I just found a dead bug in my nose. if that's the worst thing up there im considdering myself lucky.
He looked way older than 15. He probably thought that since I have braces I was 15. Fuck. The 6 year age gap is never to be spoken about. Especially because what happened constitutes as illegal.
She had to put it in. I told her I was too drunk and didnt trust myself to not put it in her ass.
I'm not gonna not go for it, she's foreign and pulled a shotglass out of her thong.
It's horrible of you to say your above all this when the bar uses your drunk picture to scare people.
Writing apology letters and leaving them on peoples doors for your actions is NOT what I want to be doing at 6am.
I just hope when I turn 21, it doesn't tank my entire semester.
It's not socially acceptable to be drunk in adult world. That fact makes me die a little inside.
Sorry about the whole your mom seeing my face up your ass situation
During sex his mom asks from the other side of the door, "Do you like avocados?" Who doesn't like avocados?
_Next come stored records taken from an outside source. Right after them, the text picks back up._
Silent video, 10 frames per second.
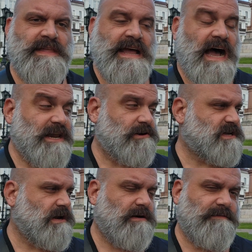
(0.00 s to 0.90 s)
I don't
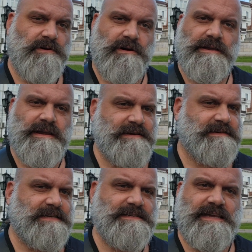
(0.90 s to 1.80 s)
care if you're a
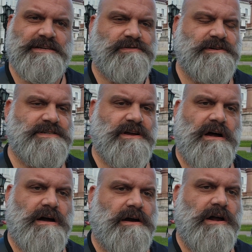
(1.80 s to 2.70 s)
19th century
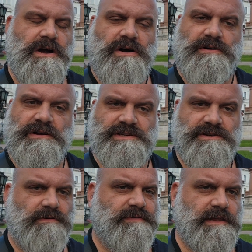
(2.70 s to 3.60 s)
czar or a
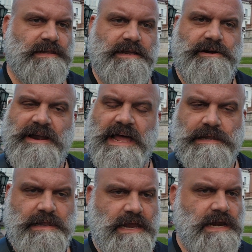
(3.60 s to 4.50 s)
Soviet leader,
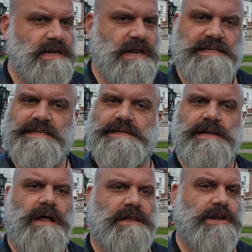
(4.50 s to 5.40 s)
not Lenin, not
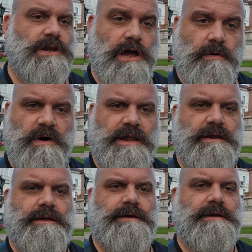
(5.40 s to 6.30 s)
Stalin, no one.
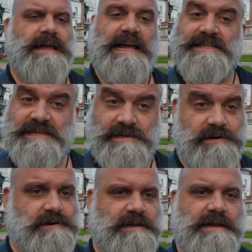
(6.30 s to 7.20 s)
And
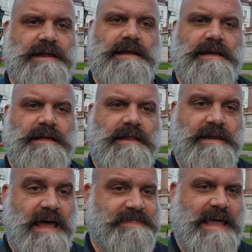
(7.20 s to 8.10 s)
certainly
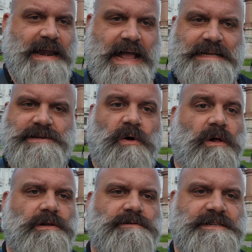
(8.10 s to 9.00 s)
not that
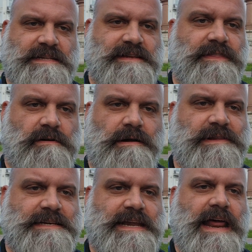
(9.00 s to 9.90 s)
asshole who sits in the
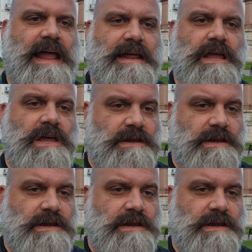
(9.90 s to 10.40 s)
Kremlin today.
He threw a twenty at the stripper and asked for change
well did he get it
....yes
Got robbed by an ATM. My weekend officially sucks.
I know. His dick was small at the top and got bigger at the bottom, like a fucking curling wand.
You know the bunny onesie you sent me? Happy Halloween, I just did the hop of shame.
I woke up naked next to my hot manager. Left before she woke up, and worked an entire shift with her. She has no idea.